Israel’s political crisis attacked by Gantz, Rivlin and Hayut

Written by on January 26, 2021

The crisis in Israeli politics was attacked on Tuesday by President Reuven Rivlin, Supreme Court President Esther Hayut and acting Justice Minister Benny Gantz at the largest ever swearing in ceremony of judges in Israel.

Both Rivlin and Hayut attributed the fact that, prior to December of last year, there had been no new appointments of judges for almost two years, to the political situation which precluded the convening of the Judicial Appointments Committee.

As a result, when the committee was finally able to convene, 18 new judges and court registrars were appointed in December, and 54 more on Tuesday.

Rivlin in particular lashed out at the political crisis which has brought about four Knesset elections in two years.  All three speakers emphasized that such a situation is without precedent.

They were also united in condemning political interference in the justice system and attempts by political elements to delegitimize the courts.

Rivlin said that in recent years, blatant criticism of the justice system bordered on illegitimacy, sometimes crossed redlines, and infused tension between the professional echelons  of the civil service and the political administration.

Proclaiming himself as favoring clear borders that define each branch of the state’s institutions from the other, Rivlin warned of the dangers that could erupt when one branch trespasses into the domain of another. The victims of these tensions, he said, are the citizens of Israel.

Without mentioning the name of Prime Minister Benjamin Netanyahu, all three speakers hinted that he was the underlying cause of political, social and economic unrest. Politics must not be allowed to intrude on justice and law enforcement, Rivlin insisted.

In reviewing the damage that has been done to the justice system, the president told the new judges that they must do all in their power to win back public confidence while ensuring that the justice system remains independent.

Hayut spoke of repeated attempts to force the justice system into the political arena and was adamant that there is no room for dragging the justice system into politics. “The role of the judge is to deal with legal issues,” she declared, adding that the court must remain independent of political influence, “even though politicians see this in a different light,” a reference to political criticism from across the board when politicians are dissatisfied with court decisions.

Gantz said that in this time of the pandemic, it is more important than ever for judges to be fair in treating people from all backgrounds equally.  The public also needs an administration that protects civil rights, he said.

This is not just a period of health, economic and social crisis, Gantz said, but one of political crisis such as Israeli has never known before, where the lines between legitimate criticism and lies and incitement become blurred.

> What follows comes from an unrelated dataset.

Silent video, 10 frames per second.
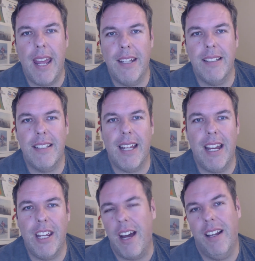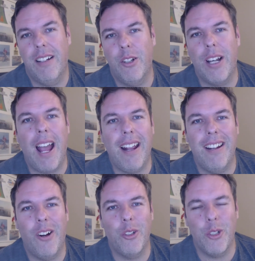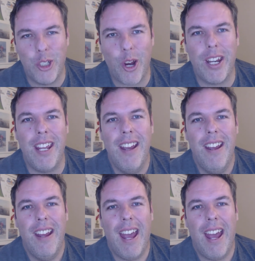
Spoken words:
and yeah, good luck on your journey,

The situation is also a threat to democracy, he said, citing a survey taken last week estimating that more than half of Israel’s population believes that democracy is in danger.

He remarked that Israel is one of the few democracies in the world that does not have a constitution but has to rely on Basic Law.

Underscoring the importance of the rule of law in a democracy, Gantz said that he was proud to live in a country in which justice is still meted out in the court and not in the town square.

In attacking the administrative system while simultaneously defending the independence and integrity of the courts, Gantz quoted from the Book of Deuteronomy, the source of the pledge of every judge in Israel.

He laid particular emphasis on the line pertaining to the pursuit of justice, and a line in the preceding verse that states “You shall not take a bribe.”